Friday, May 06, 1994

Labor schemes are the wrong way to care for the jobless

THE FEDERAL Government's decision to spend large amount over the next few years on various programs which purport to reduce unemployment does not seriously address the underlying situation.  Had the Government done so, it would have announced major industrial relations and other reforms to reduce business costs across-the-board so as to create real jobs on a sustainable basis.

The failure to institute substantive economic reforms reflects to an important extent the continued power of the union movement to resist changes which it perceives as undermining the award system and conditions that were allegedly hard-won in the past.

The union movement is now the bulwark of Australian conservatism, fiercely resistent to the variety of changes that are needed to reduce unemployment.  In particular, its relationship with the Government through the Accord has preserved an industrial relations framework that still protects those who have jobs against competition from those who do not.

Of course, the programs announced may lead to some reduction in unemployment over and above that which will occur naturally in the course of the economy's recovery.  It has always been possible for governments to create jobs, at least for a time, by establishing employment schemes or providing employment subsidies to employers.

The Nordic countries have been the prime exponents of such shemes which, by disguising the real rate of unemployment, have created the impression that they are caring societies.

More recently, those countries have had to face economic reforms and even the official rate of unemployment has risen.  In Sweden, for example, the official rate is up from two per cent in 1990 to more than eight per cent today and the real rate -- that is, inclduing those still on labor market programs -- is around 13 per cent.  Perhaps that is why we now hear less from the ACTU about the Swedish model that formed the basis for its infamous "Australia Reconstructed" proposal in 1987.

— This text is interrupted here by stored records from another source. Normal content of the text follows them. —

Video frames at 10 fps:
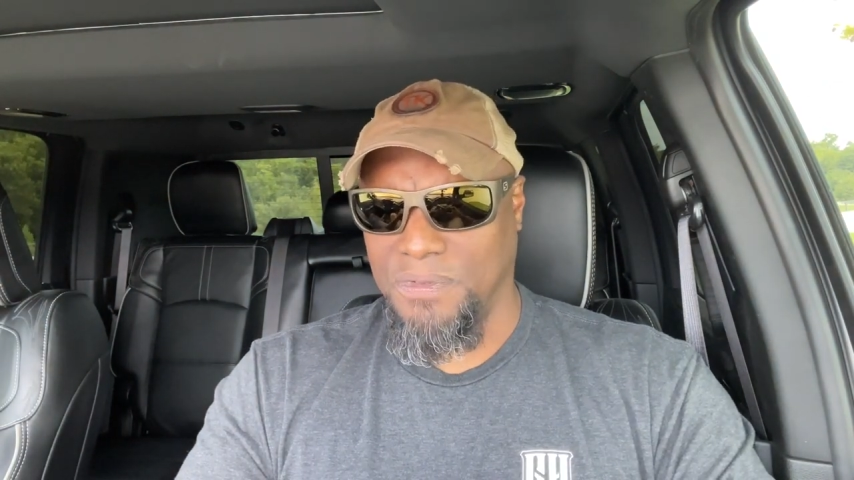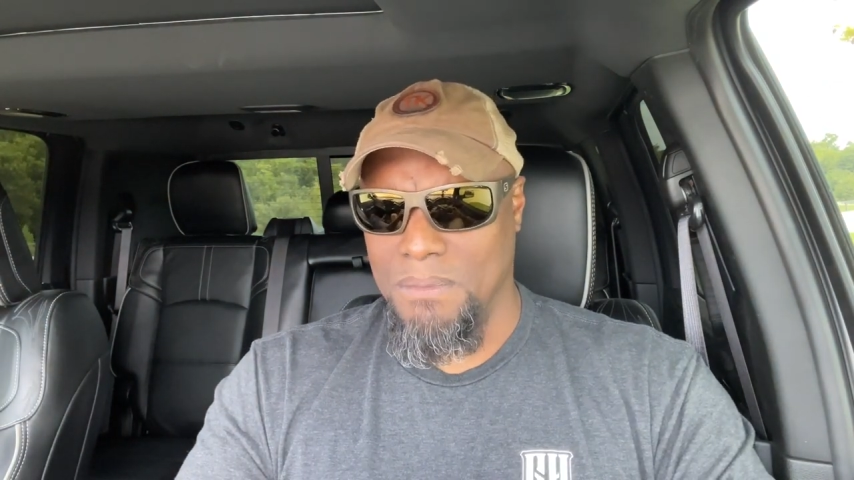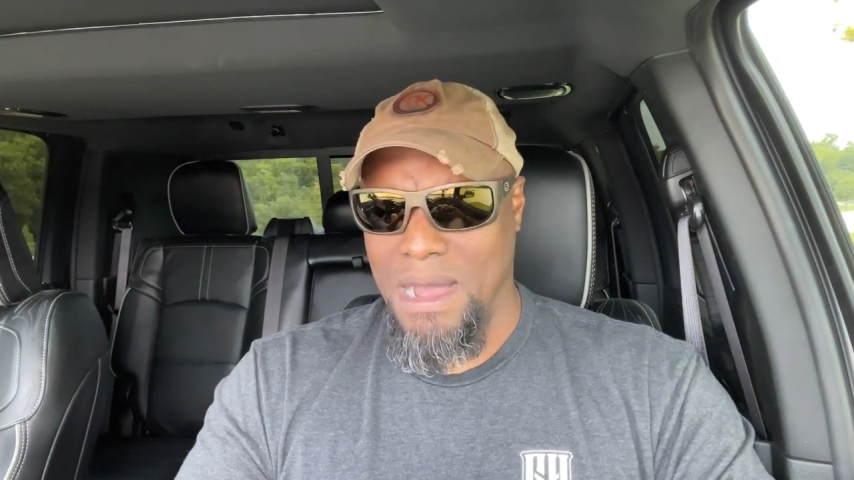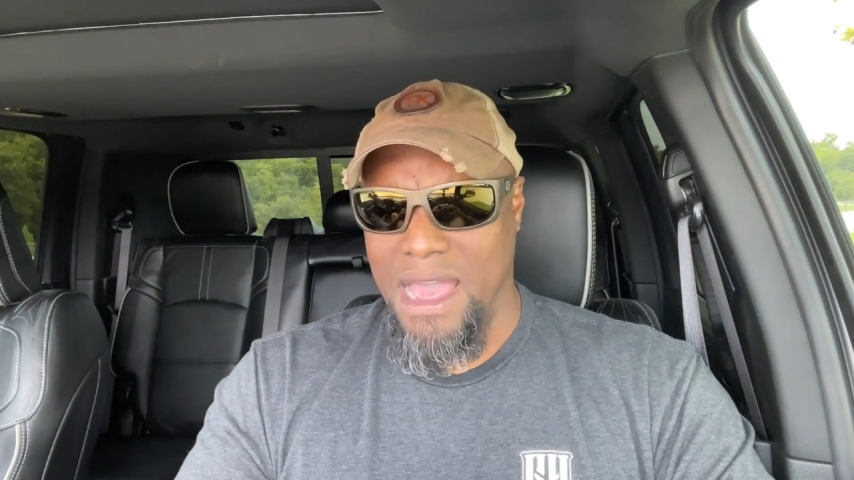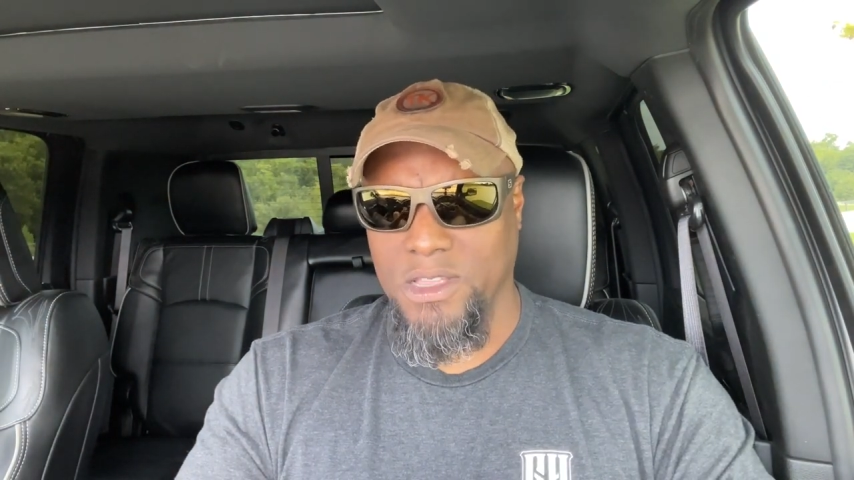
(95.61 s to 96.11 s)

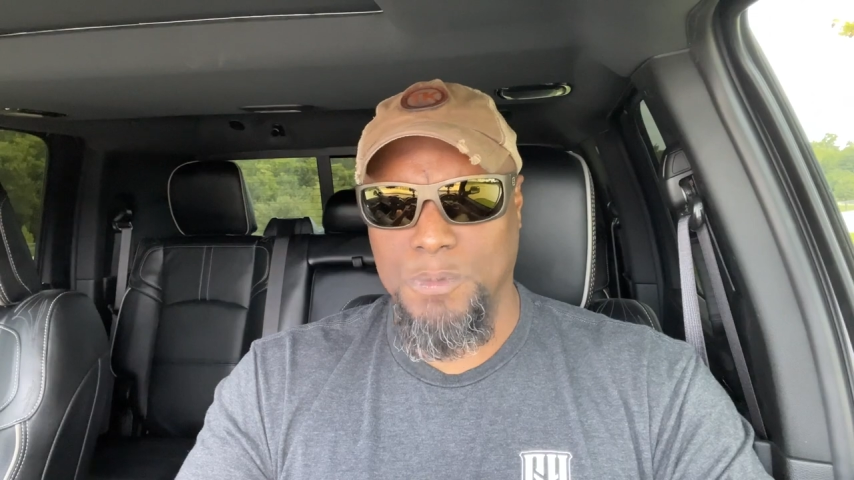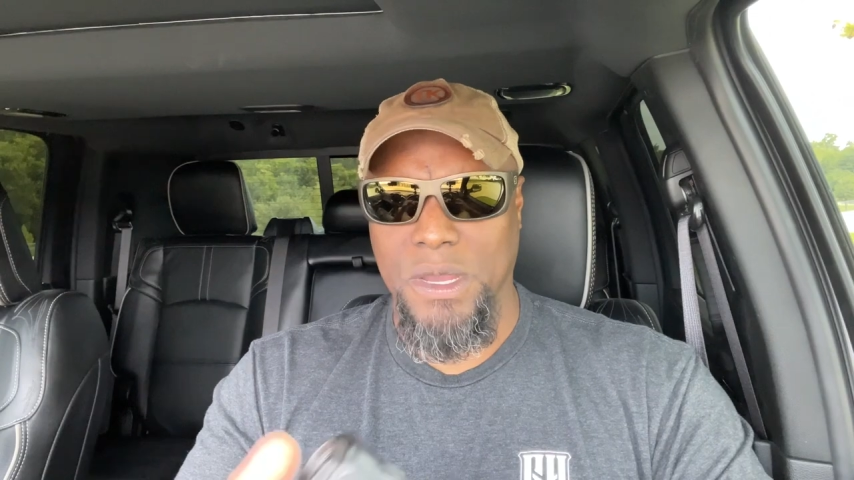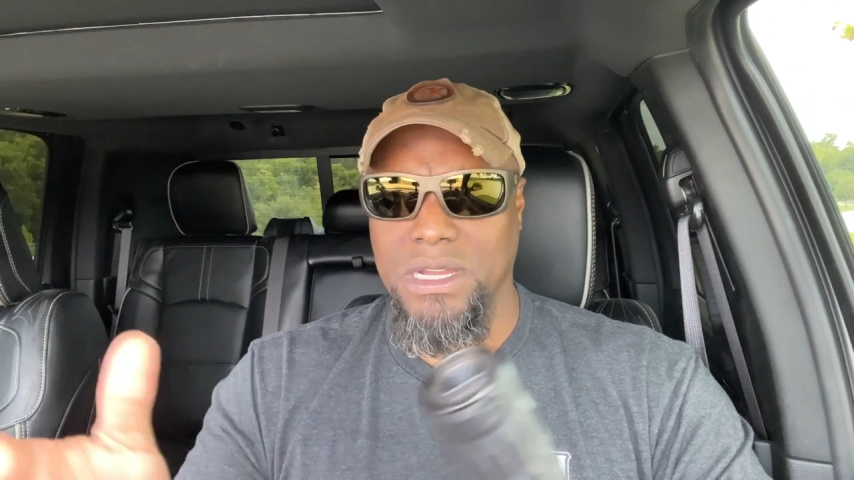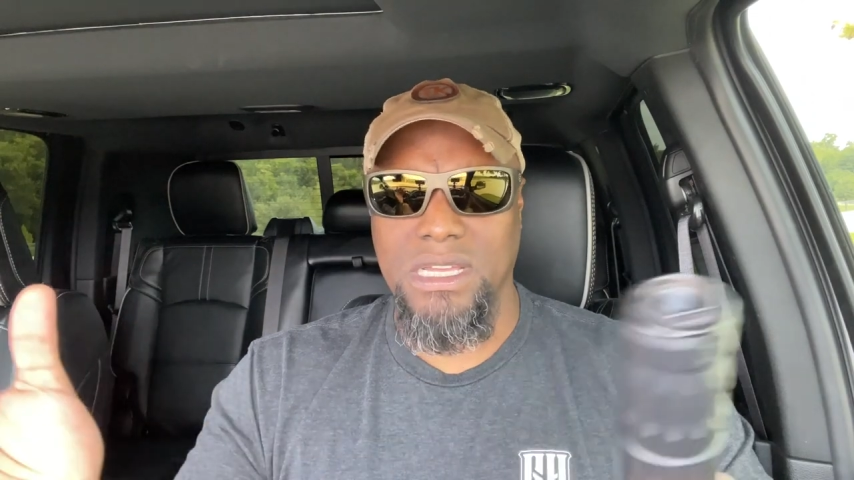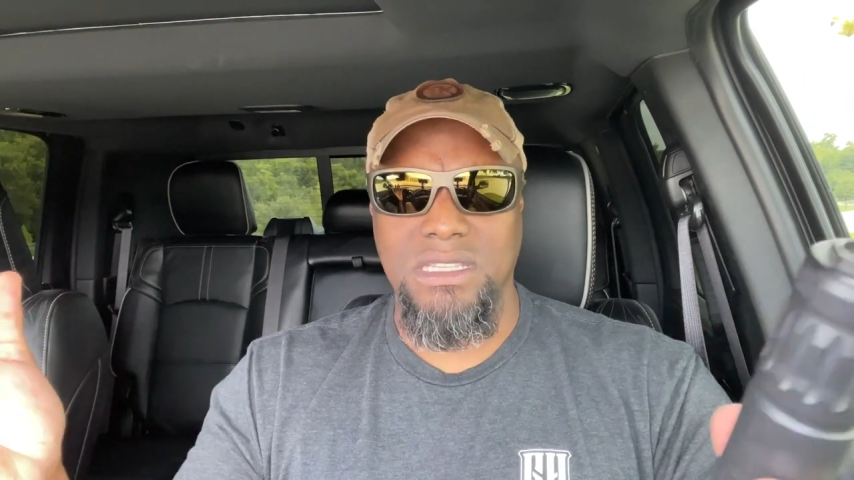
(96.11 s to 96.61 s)
from my
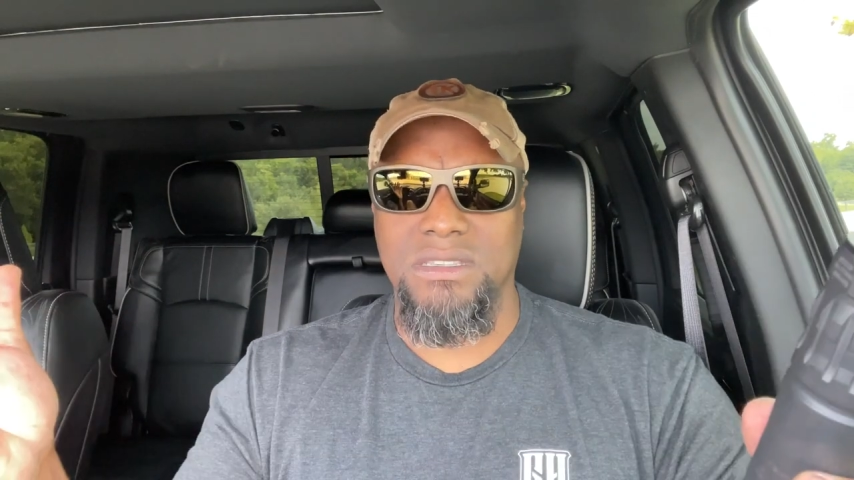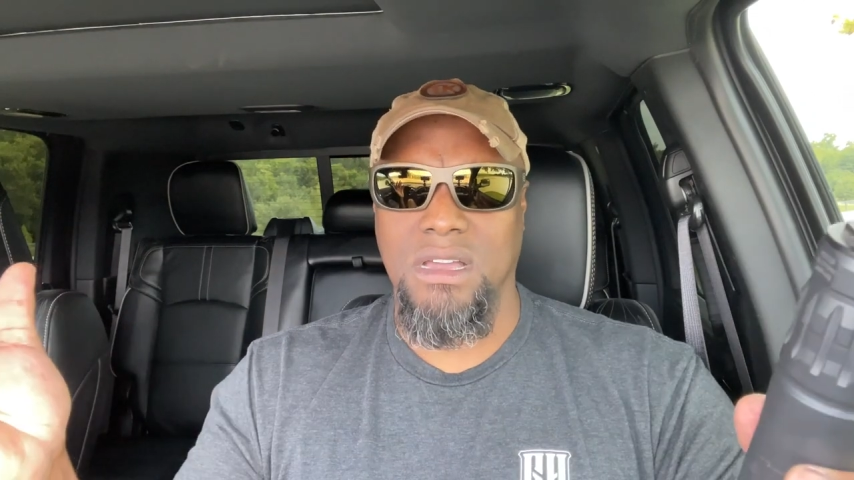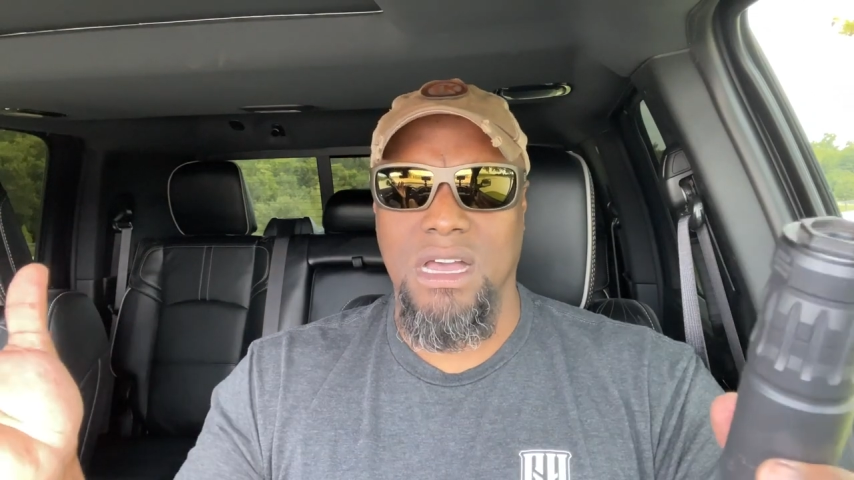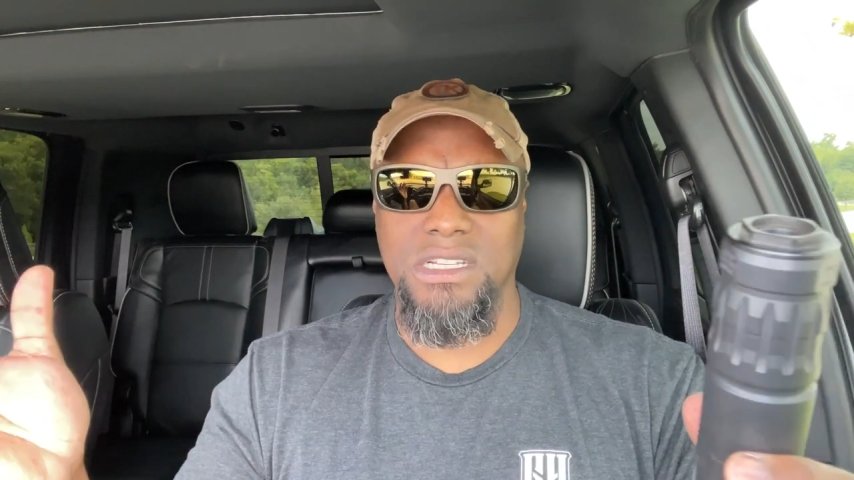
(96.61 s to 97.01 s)
experience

The point of mentioning the Nordic experience is that we should not be reduced into thinking that a caring society is one which should avoid further economic reforms and which can instead look after the unemployed with government-funded labor market programs.  This is the real danger that lies behind the political hype accompanying the white paper, and it is the way to the economic stagnation that much of Europe is experiencing today.

The reduction of unemployment requires changes to increase competition and improve economic efficiency.  There is now in existence any number of economic analyses (including some by the Government's own advisers) which demonstrate that such changes would reduce unemployment over time, and by much more than would otherwise occur.  Many predict that unemployment could in due course be brought down to five per cent.

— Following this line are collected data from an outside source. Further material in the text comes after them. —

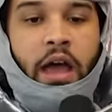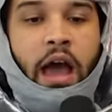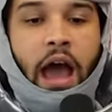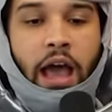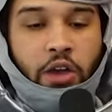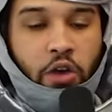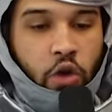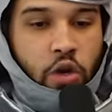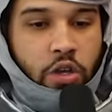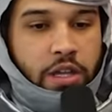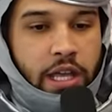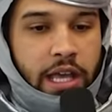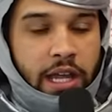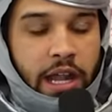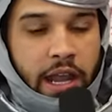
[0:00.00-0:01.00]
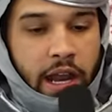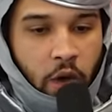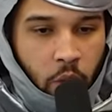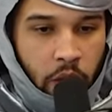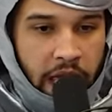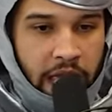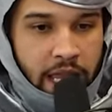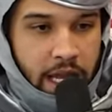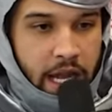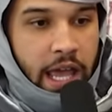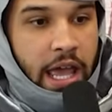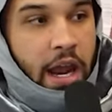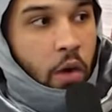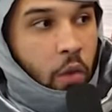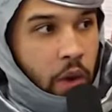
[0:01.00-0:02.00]
I Googled it and I went
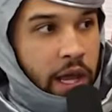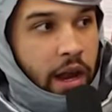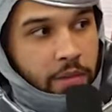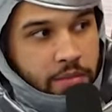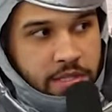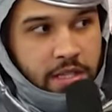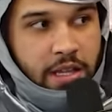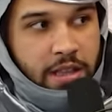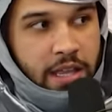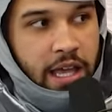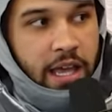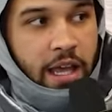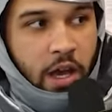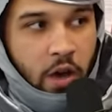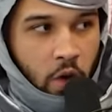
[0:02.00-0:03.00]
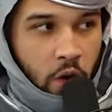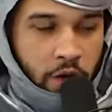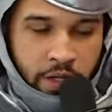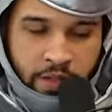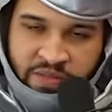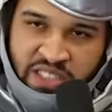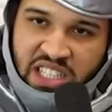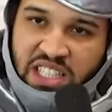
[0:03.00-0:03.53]
up to the thing and I ordered.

None of these analyses includes any allowance for Government spending on labor market programs.

The problem is not that we don't know what to do or that we lack any plan:  it is, rather, that we lack the federal political leadership and will to tackle union and other conservative forces that are resisting change and to convince people of its merits.  Regrettably, we also now have an Opposition which appears to lack the capacity to put pressure on the Government to improve its performance and to clearly enunciate real policy alternatives.

Some still argue that the experience of the 1980s demonstrates that we have had enough of economic efficiency and that a caring society requires more attention to compassionate measures to help the unemployed.  However, a caring society is surely not one that resists change simply because of the potential for adverse effects on some individuals.  If the change would lead to improved economic and employment prospects for others, and the economy as a whole, it cannot be regarded as compassionate to halt reforms because they may cause some to lose their jobs, perhaps only temporarily.

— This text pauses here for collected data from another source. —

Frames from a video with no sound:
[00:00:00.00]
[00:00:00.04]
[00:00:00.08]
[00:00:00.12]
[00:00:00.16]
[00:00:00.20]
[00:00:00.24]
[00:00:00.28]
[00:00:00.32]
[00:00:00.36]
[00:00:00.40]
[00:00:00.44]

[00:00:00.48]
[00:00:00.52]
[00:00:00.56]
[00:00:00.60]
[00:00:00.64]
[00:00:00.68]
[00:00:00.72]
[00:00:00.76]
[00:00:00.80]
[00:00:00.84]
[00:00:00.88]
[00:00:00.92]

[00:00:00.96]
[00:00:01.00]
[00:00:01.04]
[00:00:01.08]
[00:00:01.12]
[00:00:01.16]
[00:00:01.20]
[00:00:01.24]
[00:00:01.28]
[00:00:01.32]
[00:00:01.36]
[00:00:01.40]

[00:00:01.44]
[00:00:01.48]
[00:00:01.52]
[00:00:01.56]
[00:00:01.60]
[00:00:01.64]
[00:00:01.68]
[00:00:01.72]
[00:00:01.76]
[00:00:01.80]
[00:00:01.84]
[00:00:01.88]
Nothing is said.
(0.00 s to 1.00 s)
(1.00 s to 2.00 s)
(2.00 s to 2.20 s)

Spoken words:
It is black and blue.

On the contrary, it is highly inequitable for governments to continue allowing individuals, industries, or unions to maintain inefficient practices when they impose costs on the rest of the community and hold down living standards and employment.  A caring society has an obligation to the present and future generations to rid itself of such practices unless they can be shown to have benefits which more than outweigh the costs of maintaining them.

Naturally, society also has an obligation to help people who are adversely affected by change and who do not have adequate means of support.  But we already have in place a vast social security, health and housing system to deal with such situations.  During the so-called "greedy 1980s", social security and welfare assistance increased from 8.5 per cent of GDP to well over 10 per cent;  and the real value of welfare benefits to individual recipients was also increased.

There can be no doubt, therefore, that the social security system has responded -- perhaps too well -- to the perceived needs of a caring society.  But a genuinely caring society would also now press ahead with the economic reforms that are the only way of achieving a sustained higher level of employment and standard of living.